LONDRES – Une voie rapide qui permettait aux ministres, aux députés et aux fonctionnaires de référer leurs contacts pour des accords lucratifs sur les EPI du gouvernement était illégale, a statué la Haute Cour d’Angleterre et du Pays de Galles.

Le gouvernement a mis en place une «voie hautement prioritaire» en mars 2020 alors que la Grande-Bretagne se précipitait pour sécuriser les fournitures d’équipement de protection au milieu de la pandémie. Elle s’est accompagnée d’un assouplissement des règles de passation des marchés pour permettre l’attribution de marchés sans concurrence directe.

Mais, dans un jugement rendu mercredi, la juge Finola O’Farrell a déclaré qu’une contestation déposée par les groupes de campagne Good Law Project et EveryDoctor avait « établi que l’exploitation de la High Priority Lane violait l’obligation d’égalité de traitement », et a noté que « l’illégalité » du montage était « marquée par ce jugement ».

Au total, 47 entreprises ont obtenu des contrats via la voie VIP. La liste, vue par POLITICO, a montré que l’ancien secrétaire à la Santé Matt Hancock a aidé à trouver du travail pour quatre entreprises ; l’ancien assistant de Downing Street, Dominic Cummings, en a aidé un; et les députés éminents Julian Lewis, Steve Brine, Esther McVey et Andrew Percy faisaient partie de ceux qui ont soumis des recommandations.

La contestation financée par le crowdfunding auprès de la Haute Cour s’est concentrée sur trois contrats, attribués à : Ayanda (une société de capital-investissement détenue par l’intermédiaire d’une société holding offshore à Maurice) ; Pestfix (un spécialiste de la lutte antiparasitaire); et Clandeboye (un grossiste de confiserie).

Le tribunal a estimé que le gouvernement avait attribué des offres à la voie VIP sur une « base erronée » et n’avait pas correctement hiérarchisé les offres.

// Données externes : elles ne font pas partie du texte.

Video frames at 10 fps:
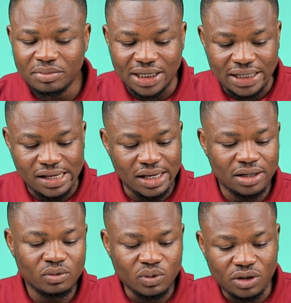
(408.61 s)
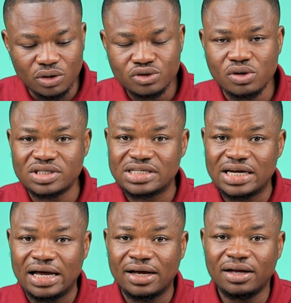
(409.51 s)
but again, we don't
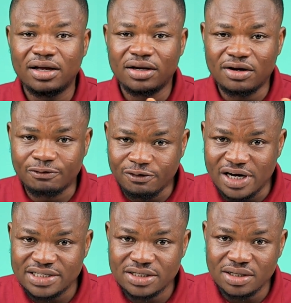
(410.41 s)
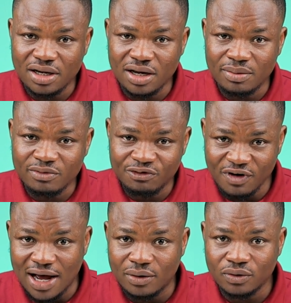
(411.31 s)
consider the first
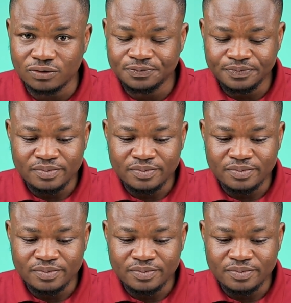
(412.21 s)
vowel.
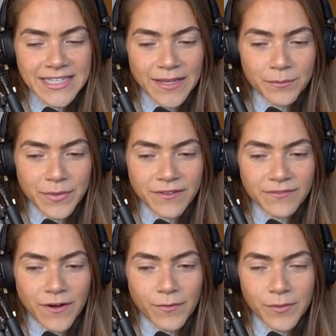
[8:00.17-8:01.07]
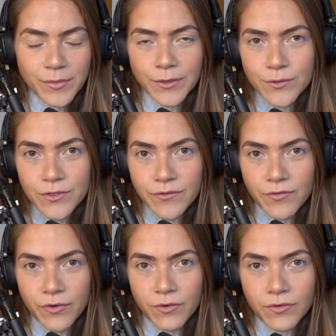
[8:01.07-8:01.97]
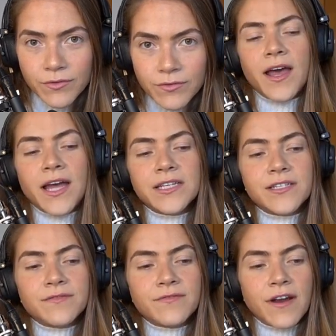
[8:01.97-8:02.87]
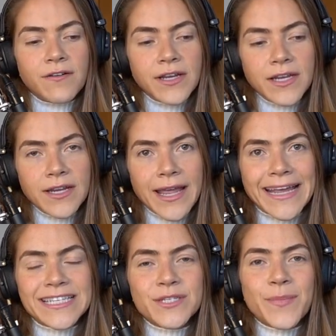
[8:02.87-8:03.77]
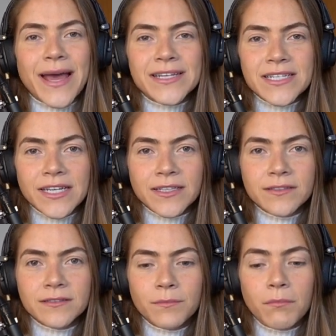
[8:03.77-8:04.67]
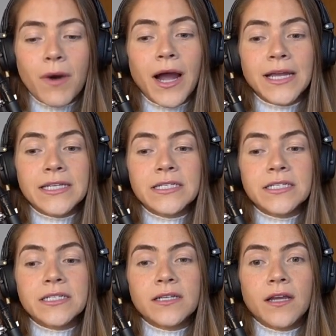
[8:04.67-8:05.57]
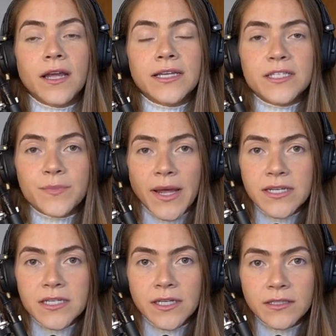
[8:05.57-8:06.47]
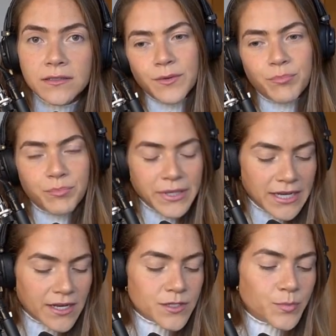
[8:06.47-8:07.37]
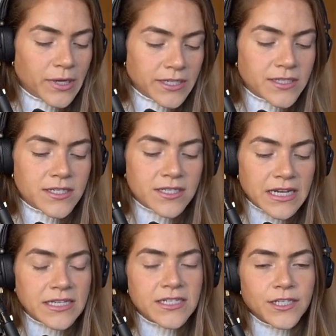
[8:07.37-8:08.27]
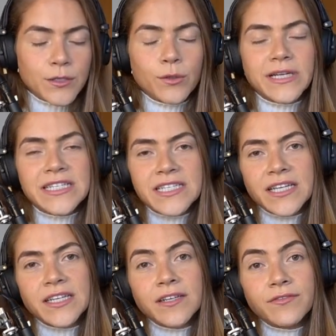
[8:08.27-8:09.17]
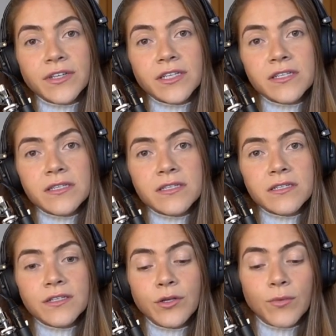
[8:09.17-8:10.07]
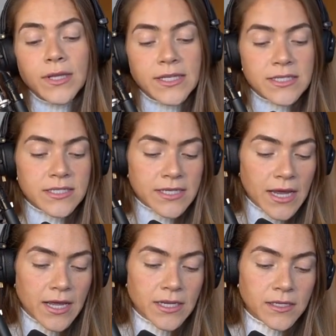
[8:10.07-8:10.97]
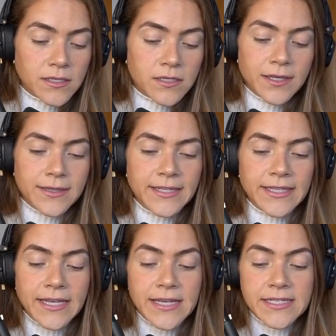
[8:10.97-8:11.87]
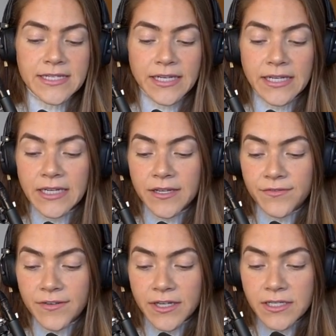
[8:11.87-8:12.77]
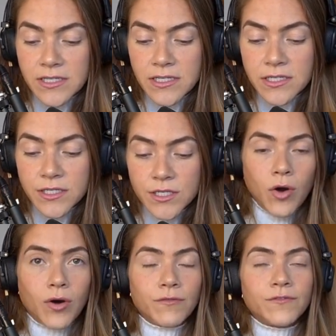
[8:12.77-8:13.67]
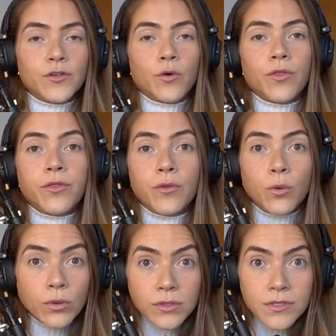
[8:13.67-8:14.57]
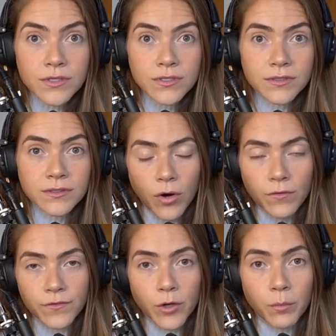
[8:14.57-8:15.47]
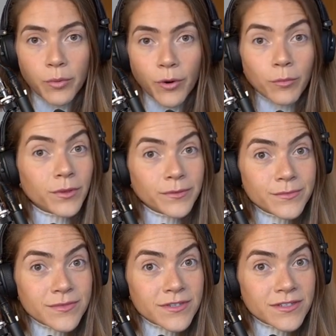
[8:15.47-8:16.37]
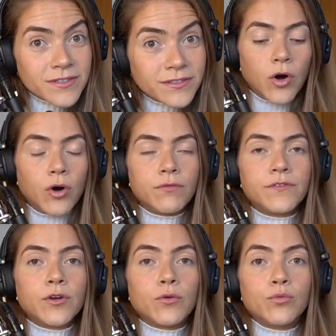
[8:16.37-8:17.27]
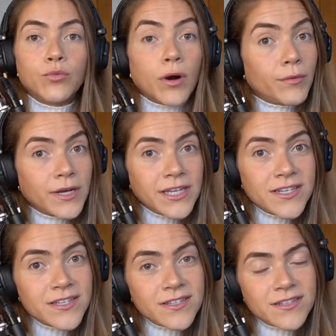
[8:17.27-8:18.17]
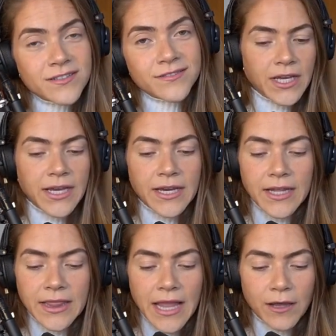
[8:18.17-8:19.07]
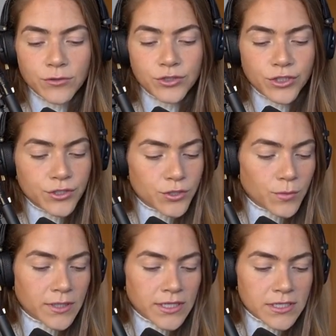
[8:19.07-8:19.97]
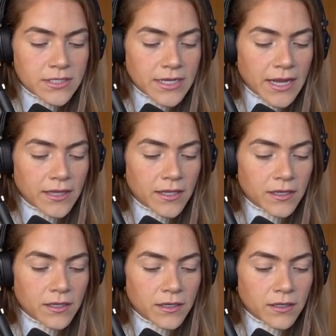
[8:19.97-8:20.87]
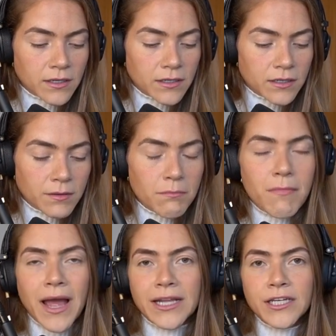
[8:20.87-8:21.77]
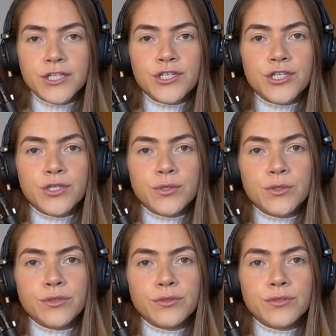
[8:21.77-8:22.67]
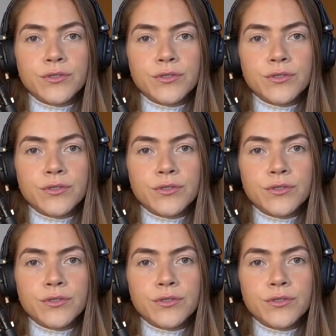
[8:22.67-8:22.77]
can be very beautiful and very expanding, mind expanding. Because by understanding your insignificance, you understand the insignificance of your thoughts, of your problems, of your worries. It allows you to understand the magnitude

Il a trouvé des preuves « que les opportunités étaient traitées comme hautement prioritaires même lorsqu’il n’y avait aucune raison objectivement justifiable d’accélérer l’offre », selon la décision.

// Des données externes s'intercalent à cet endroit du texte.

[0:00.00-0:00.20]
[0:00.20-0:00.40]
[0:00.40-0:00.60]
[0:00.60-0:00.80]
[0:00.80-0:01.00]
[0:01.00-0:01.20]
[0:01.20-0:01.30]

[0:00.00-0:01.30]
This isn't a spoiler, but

La majorité des produits fournis par Pestfix et Ayanda n’ont pas pu être utilisés par le NHS, a noté le tribunal. Parmi les produits fournis par Pestfix, les tabliers, blouses, masques FFP2 et FFP3 étaient tous défectueux d’une manière ou d’une autre et Pestfix fait l’objet de poursuites judiciaires. Les masques FFP2 fournis par Ayanda n’ont « pas été distribués dans le NHS ».

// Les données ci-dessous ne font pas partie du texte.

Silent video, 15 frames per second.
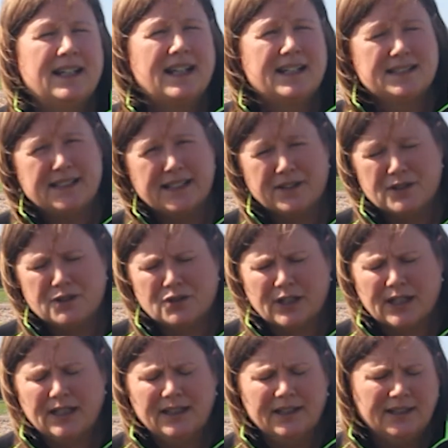and South
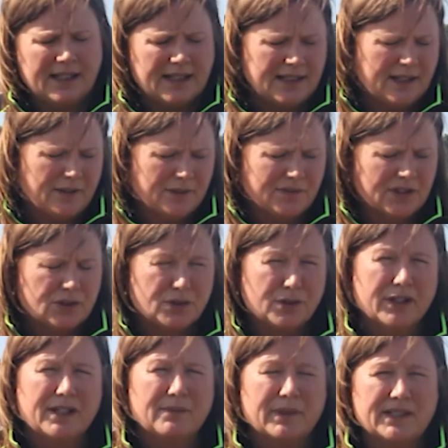Australia, and now in
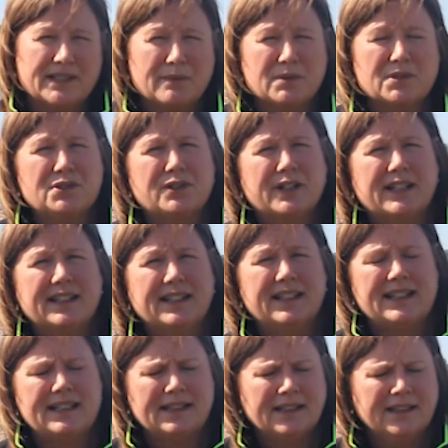Victoria we're demonstrating
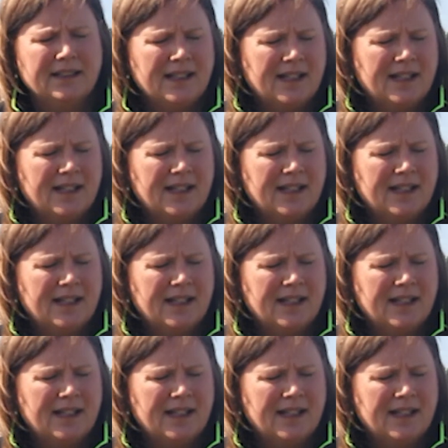here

Le juge a toutefois conclu que même si Pestfix et Ayanda avaient reçu un traitement préférentiel illégal via la voie VIP, ils auraient probablement obtenu des contrats de toute façon.

« Nous avons traduit le gouvernement en justice parce que le personnel du NHS et d’autres travailleurs de première ligne n’étaient malheureusement ni soutenus ni protégés par ce gouvernement. Beaucoup n’ont reçu aucun EPI et beaucoup sont décédés », a déclaré Julia Grace Patterson, directrice générale d’EveryDoctor.

« Plus jamais un gouvernement ne devrait considérer une crise de santé publique comme une opportunité d’enrichir ses associés et donateurs aux frais de l’État », a ajouté Jo Maugham, directeur du Good Law Project. Les deux groupes examinent maintenant les implications de la décision et les prochaines étapes potentielles.

Le gouvernement a été invité à faire un commentaire mais n’a pas immédiatement répondu.